4. XML Document Type Definition (DTD)

 

Since XML allows you to define your own meaningful tags to customize your documents, some mechanisms are needed for you to define elements, attributes, and structures of your XML documents.  DTD is one of the solutions for specifying the markups for your XML document. A DTD serves the following purposes:

·         Defines and documents XML elements (tags, or markup)

·         Enforces compliance within the attributes (parameters)

·         Enables an XML parser to validate XML document during the document parsing phase

Element Declarations

The keyword <!ELEMENT > is used to declare DTD elements. Elements declared for XML documents may contain the following definitions:

The naming rules for the elements are:

o        must begin with a letter and

o        may only contains letters, digits, hyphens, underscores

Elements may be declared to be one of the four types: EMPTY, ANY, a set of child elements, or a mixed content.

 

Attribute Declarations

Any useful XML document must declare both elements and attributes. The keyword “ATTLIST” allows a list of attributes to be defined with a combination of the following 10 XML attribute types for an element. Attributes gives the applications with some extra information or meaning about the element.

o        #           -           this symbol is used to show that the character value will be decimal 

o        #x           -          this combination indicates the hexadecimal notation

·         Occurrence Operators allow the attributes of a declared element to appear a number of times:

o        ?          -           Must appear 0 or 1 time

o        +           -          Must appear 1 or more times

o        *          -          May appear 0 or more times

 

Language and White Space Attributes

The two W3C recommended xml attributes are xml:lang and xml:space. If white space is significant in an XML document, the following declaration can be used:

<!ATTLIST element xml:space (default|preserve) 'defaultchoice'>

The xml:space attribute specifies the white spaces as “preserve” or “default” .

<?xml version=”1.0”>

<quote xml:space=”preserved”>

</quote>

 

xml:lang - attribute to specify the language used in the contents and attribute values of any element in the XML document.  For example, “en-US” identifies US English and “en-GB” recognizes English from United Kingdom.

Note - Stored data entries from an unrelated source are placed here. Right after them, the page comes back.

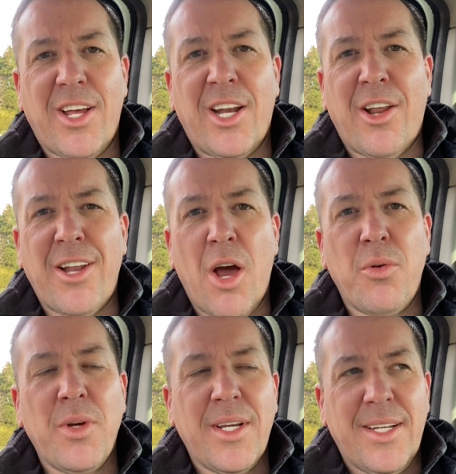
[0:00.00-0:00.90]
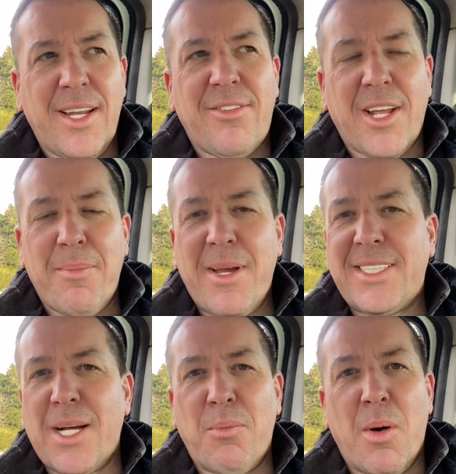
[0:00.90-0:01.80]
and I know there's going to be
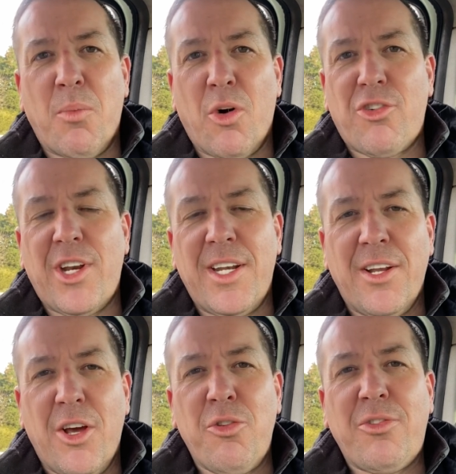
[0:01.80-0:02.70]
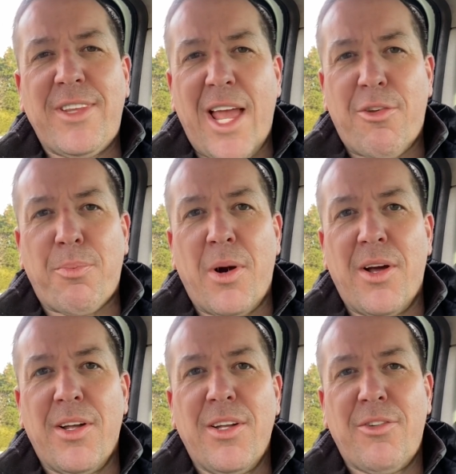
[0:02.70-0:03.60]
someone watching who's desperate
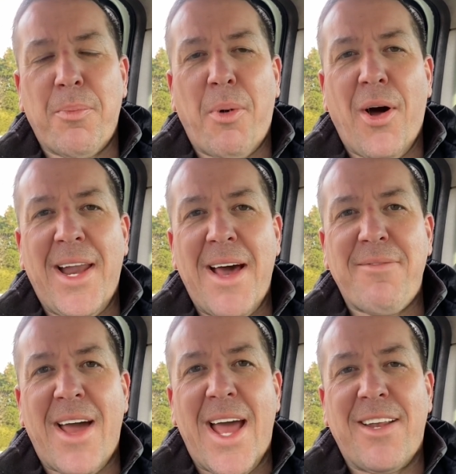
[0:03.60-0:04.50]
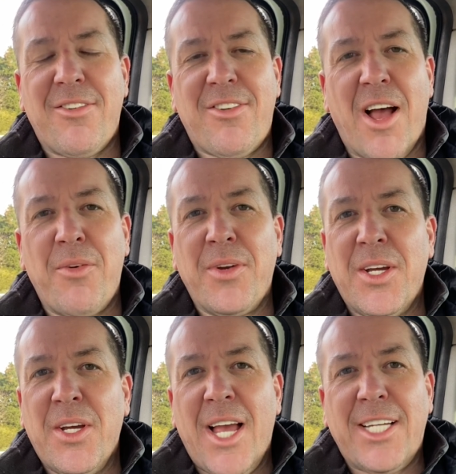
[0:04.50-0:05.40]
to buy that van. So
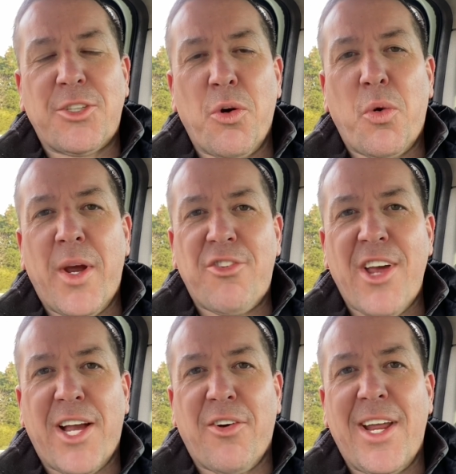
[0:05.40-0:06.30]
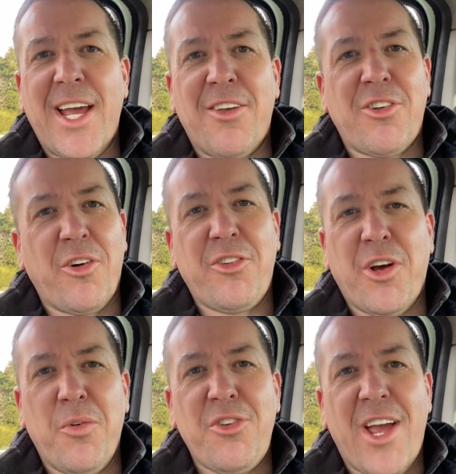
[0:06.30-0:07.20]
let's do a quick check on it. As long as it
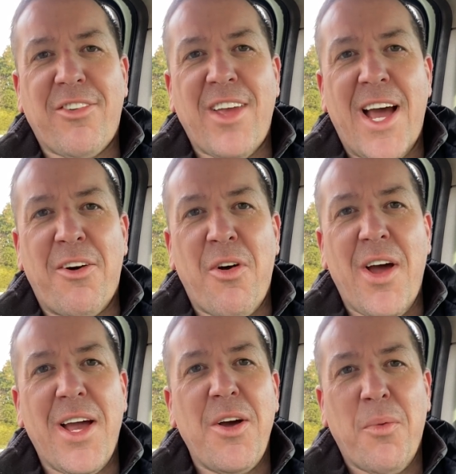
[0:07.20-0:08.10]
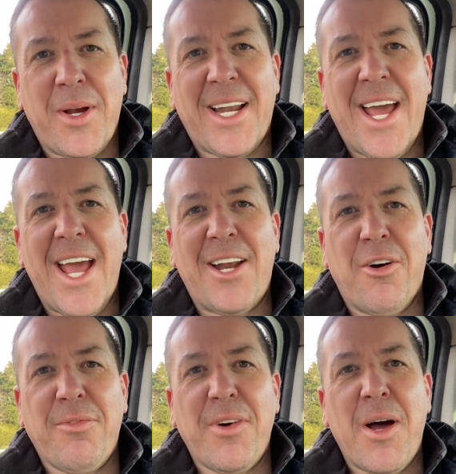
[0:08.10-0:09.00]
all checks out all right, we're going to head
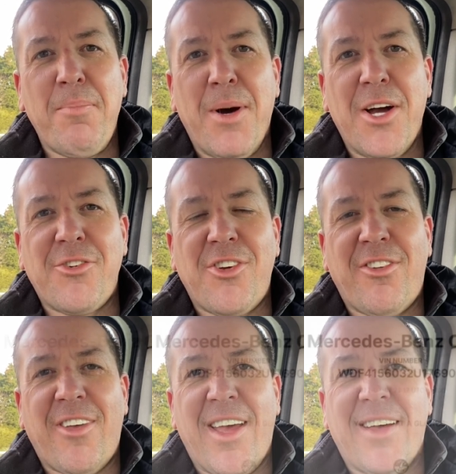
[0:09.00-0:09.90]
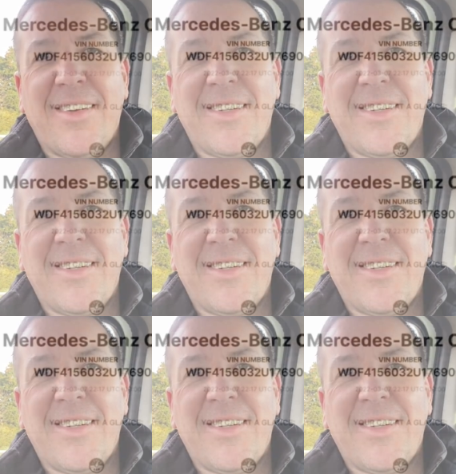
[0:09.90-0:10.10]
off and purchase it. I'veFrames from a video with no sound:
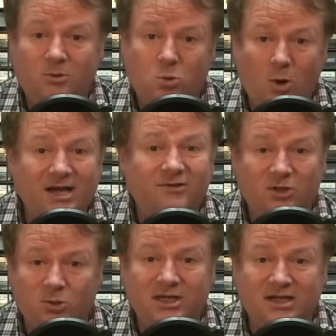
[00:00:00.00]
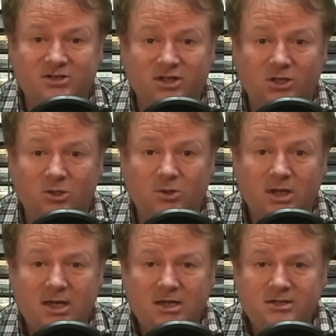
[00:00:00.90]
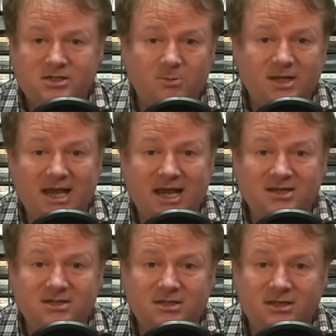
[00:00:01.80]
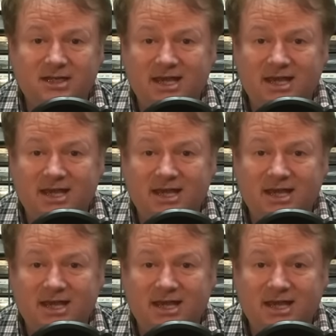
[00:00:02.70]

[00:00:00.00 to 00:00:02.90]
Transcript: quite a few years ago. Some guysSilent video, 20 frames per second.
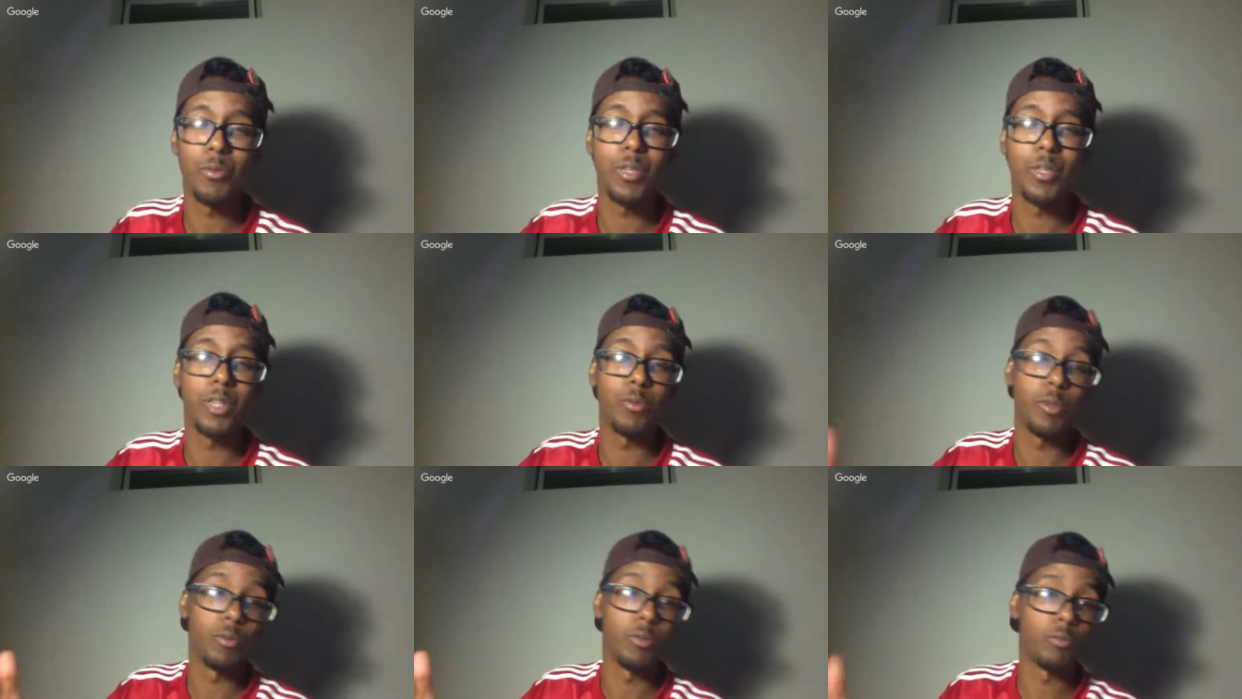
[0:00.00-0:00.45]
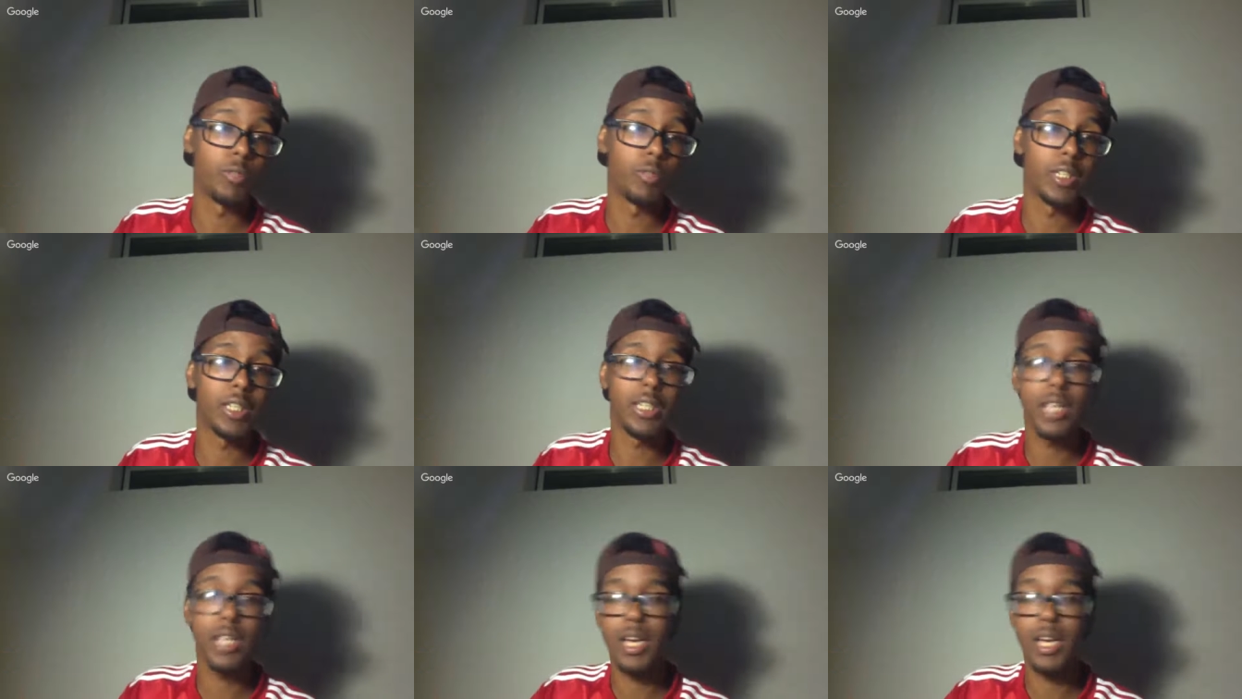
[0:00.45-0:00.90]
We
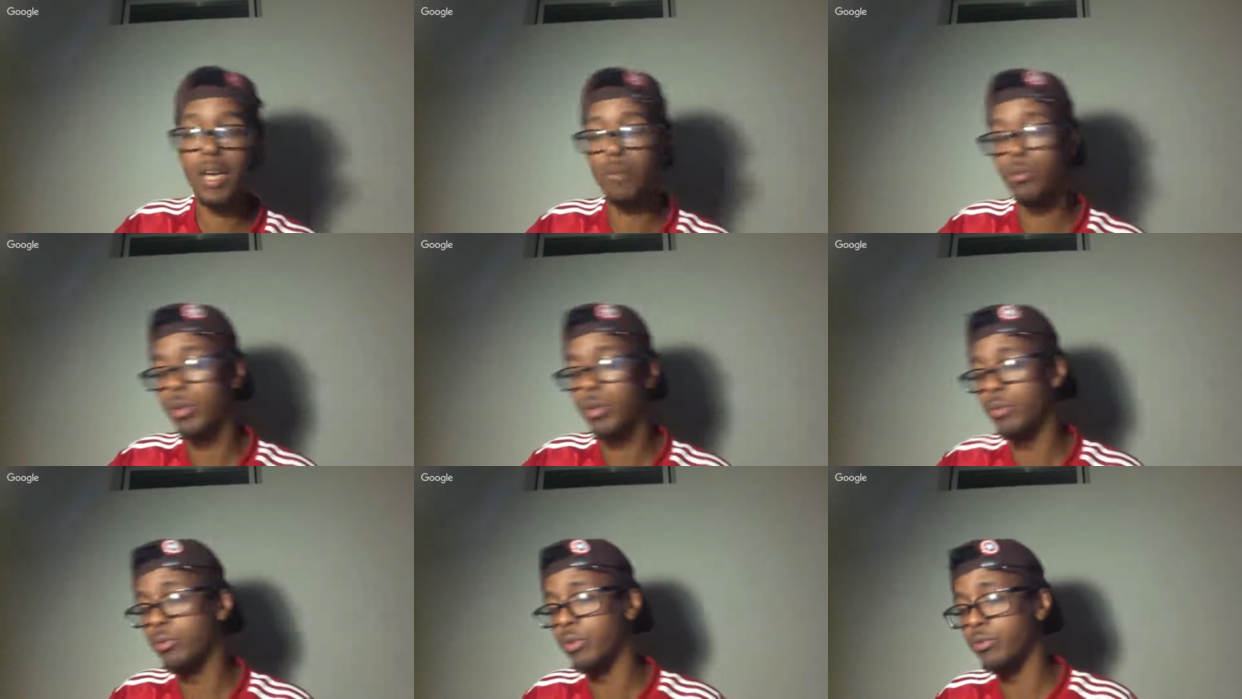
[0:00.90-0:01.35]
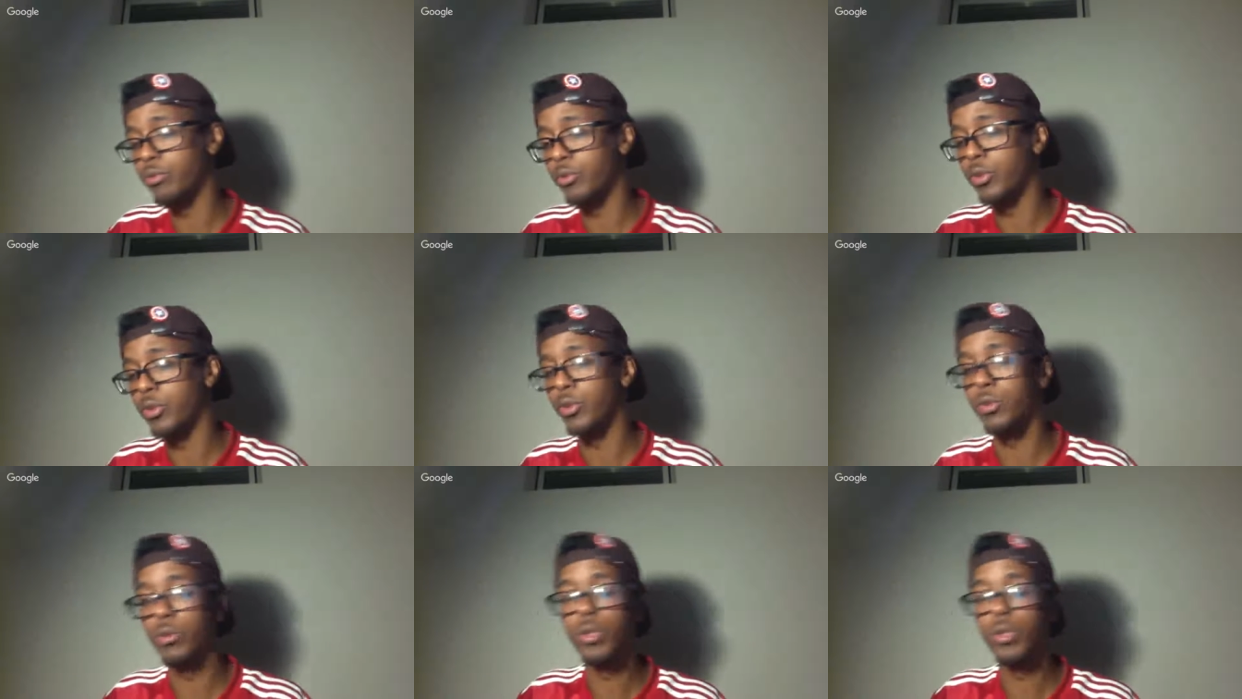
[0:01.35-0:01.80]
recap, we
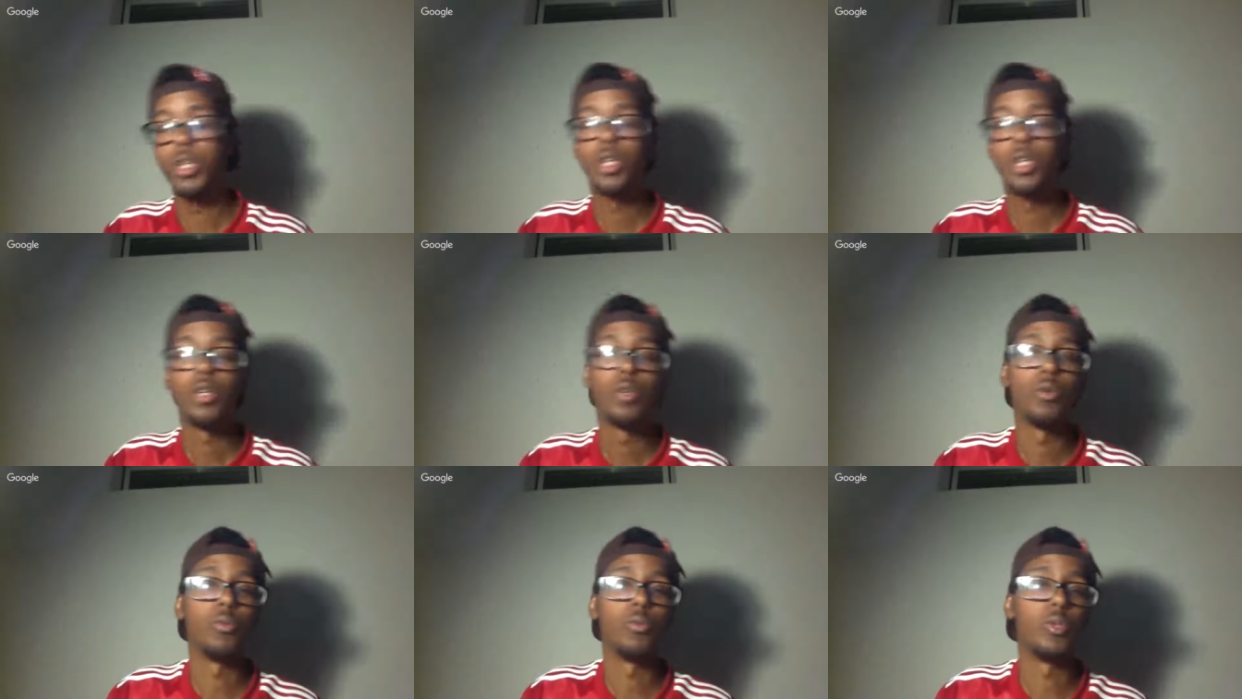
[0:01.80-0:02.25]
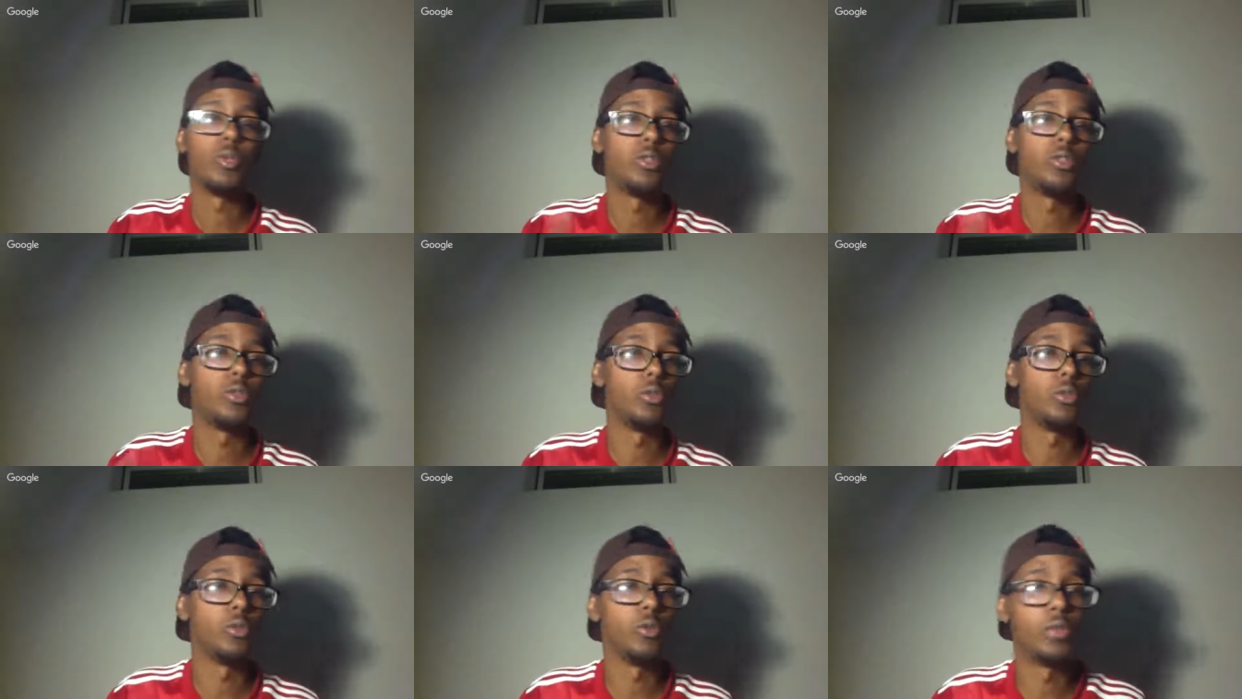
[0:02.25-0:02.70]
review, we
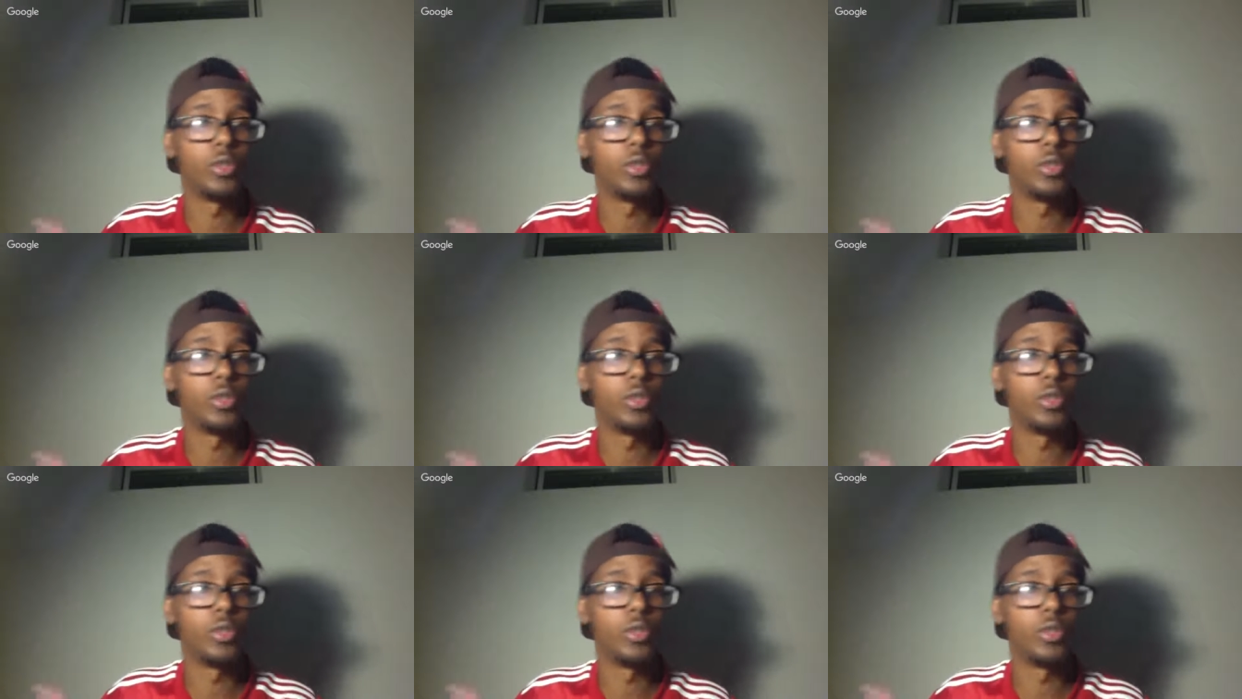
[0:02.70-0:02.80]
do the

It can be used as the following format:

<?xml version=”1.0”>

<description xml:lang=”en-US”>

</description>

 

ATTLIST Declaration Syntax

The ATTLIST declaration defines the element which can have

·         the attribute

·         the name of the attribute

·         the type of the attribute, and

·         the default attribute value.

The syntax is

<!ATTLIST element_name   attribute_name  attribute_type default_value>

 

Default Attribute Value: after the elements and attributes are defined with a default value of “0” for width. An XML example can overwrite it with a desired width value.
Example 1:
<!ELEMENT square EMPTY>
  <!ATTLIST square width CDATA "0">
<square width="100"></square>

 

For CDATA type attributes, a default value should be enclosed by a pair of double quotes as shown in the following syntax:

<!ATTLIST element_name attribute_name CDATA "default-value">
 
Example 2:
For example, we may have the following payment application that defines the default payment method to be direct-deposit:
 
<!ATTLIST payment type CDATA "credit_card">
 
<payment type="credit_card">

 

IMPLIED Attribute Value: The option is considered when you have the following situations:

·         don't want to force the author to include an attribute, and

·         don't have an option for a default value either 

 

Example 3:

Syntax:
<!ATTLIST element-name attribute-name attribute-type #IMPLIED>
Example:
<!ATTLIST contact phone CDATA #IMPLIED>
<contact phone="260-481-6339">

 

FIXED attribute value is used when an attribute value should be fixed and the change is not allowed. If an author uses another value, an error will be returned by the XML parser.

 

Example 4:

Syntax:
 
<!ATTLIST element_name attribute_name attribute_type #FIXED "value">
 
Example:
<!ATTLIST vendor company CDATA #FIXED "A-Dell">
<vendor company="A-Dell">

 

REQUIRED attribute value is use when you don't have an option for a default value, but the attribute value is required to be present.

 
 
Example 5:
Syntax:
<!ATTLIST element-name attribute_name attribute-type #REQUIRED>
Example:
<!ATTLIST staff job_id CDATA #REQUIRED>
<staff jod_id="2354">

 

 

ENERERATED attribute values may be needed when you want the attribute values to be one of a fixed set of legal values. In this declaration, many possible values are separated by vertical bars.

 

Example 6:

Syntax:
<!ATTLIST element-name attribute-name (eval|eval|..) default-value>
 
Example:
<!ATTLIST payment type (credit_card|check|cash) "cash">
 
<payment type="credit_card">
or
<payment type="cash">
or
<payment type="check">

 

 
The Document Type Declaration
In XML document, the document type definition can be declared as either
·         Internal DTD - to be used as a standalone DTD
·         External DTD – to be store in a Web server for many XML documents, and it can further subdivide into two the following two types:
o        private DTD (using SYSTEM keyword) – for use by a user of a group of user
o        public DTD (using PUBLIC keyword) - for wider use
Rules for defining private external DTD:
<!DOCTYPE root_element SYSTEM "DTD_location">
where DTD_location can be relative or absolute URL.
 
Rules for defining public external DTD:
<!DOCTYPE root_element PUBLIC "DTD_name" "DTD_location">
where DTD_name refers to a DTD description to be looking for first. If it cannot be located, the DTD_location is identified. The following two DTD declarations show how to declare public external DTDs: 
<!DOCTYPE HTML PUBLIC "-//W3C//DTD HTML 4.0 Transitional//EN"
  "http://www.w3.org/TR/REC-html40/loose.dtd">

<!DOCTYPE HTML PUBLIC "-//W3C//DTD HTML 4.0//EN"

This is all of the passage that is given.